于口的病大有好转,床上的供需平衡,说不清从什么时候开始渐渐走下坡,一再恶化,当边野留意到伴侣需求变得分外旺盛时,各项病症指标已经到达离谱的程度。
医生给出的建议是即刻终止房事,修身养性,必要时用药往下降。
药,没人想吃。
边野也不乐意,长久以来他被瘾病深重的丈夫弄得也很热烈,上了床就不知今昔是何年,放弃一段时间的福利可以,被刨了根可不行。
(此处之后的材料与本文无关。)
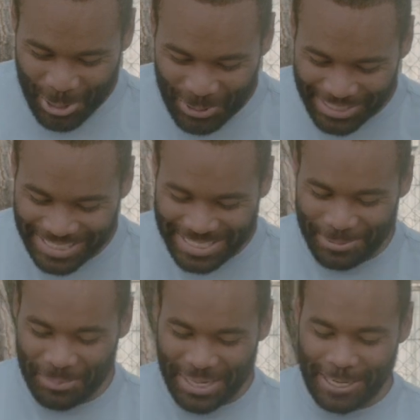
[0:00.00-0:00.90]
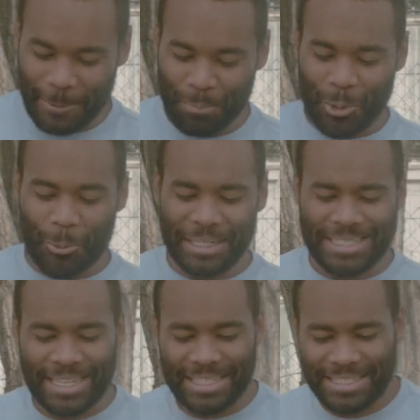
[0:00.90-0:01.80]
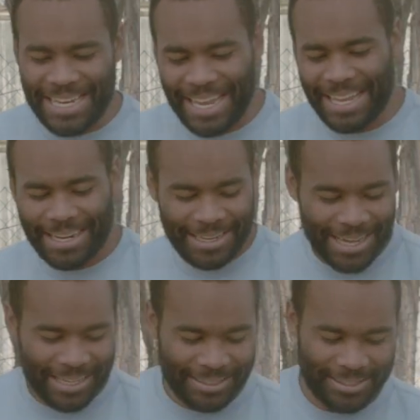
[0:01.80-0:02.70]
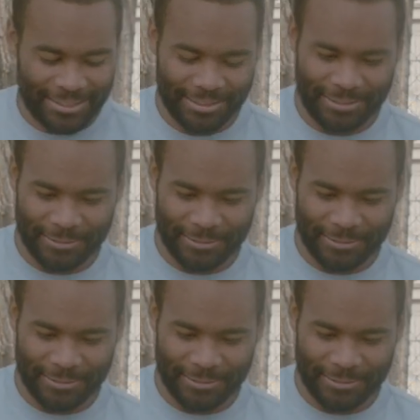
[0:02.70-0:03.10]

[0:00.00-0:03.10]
what does it mean when it says day and night?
卫凛冬却一反以往的克制和收敛,对医嘱拖拖拉拉不执行,最终沦为重欲驱使下的恶魔。
这一趟出差之行,边野之所以一起过来就是为了陪睡,研讨会至少要开七天以上,半封闭式管理,酒店医院给订,他自然不方便侍寝,于是跟着邱然和段文涛一同来海岛等着卫凛冬那边会议结束。
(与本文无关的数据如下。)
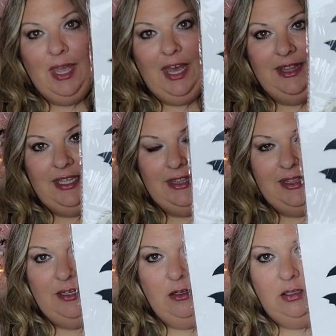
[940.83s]
I like it
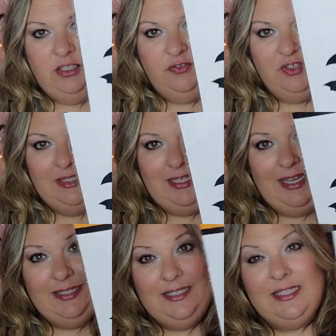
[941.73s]
that they're all different
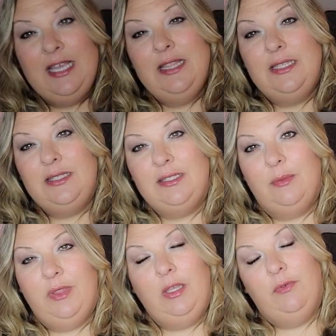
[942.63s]
sizes. This is
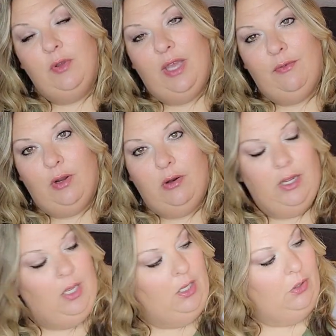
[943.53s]
something if you have a
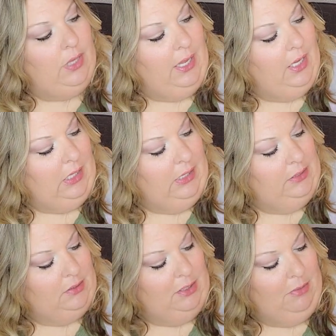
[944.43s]
Cricut you can
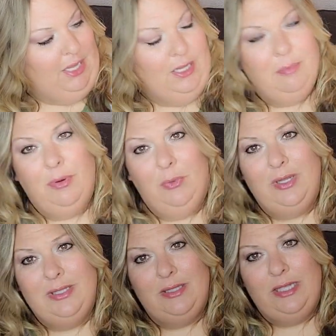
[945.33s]
easily make, but
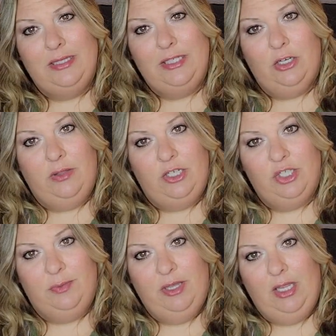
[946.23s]
what's easier than
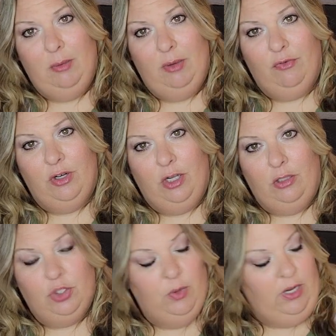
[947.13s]
just picking them up for
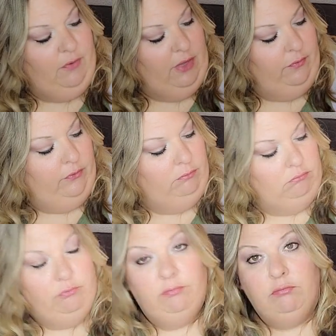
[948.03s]
$1.25
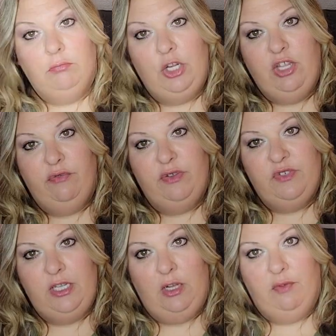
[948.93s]
and you get
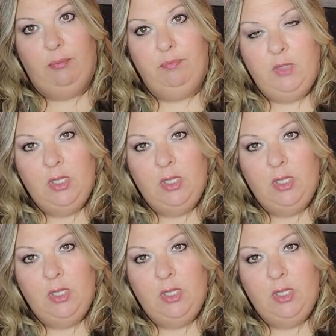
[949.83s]
15 of them.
三天他都没能出屋,囚在这里,睡和被睡占了大部分的时光,这次委实过分了,边野不理他,把脸闷进枕头。
阳台玻璃门响过一声,新鲜的海风冲淡了满室的味道,边野被落下的被子覆盖,手指在他枕外的面颊滑蹭:“渴么?要不要喝水?”
“要的。”这态度还差不多,边野露出牙尖,小狗磨牙似的咬住这根手指。
咬上就后悔了,一股沾着什么东西的奇怪味道,边野默默吐掉,把头扭转过去,只给卫凛冬一个后脑勺。
有笑声,蛮轻的,随后是赤脚踩地毯的绵软音色,卫生间水声淋漓,不多久耳沿倏地一凉,有东西贴上来,还发出咕咚咕咚的晃水声。
没等边野抬头,身体被捞起来。
卫凛冬把瓶盖拧开,从后面环上,用胸膛做支撑,给软趴趴的小狗狗喂水。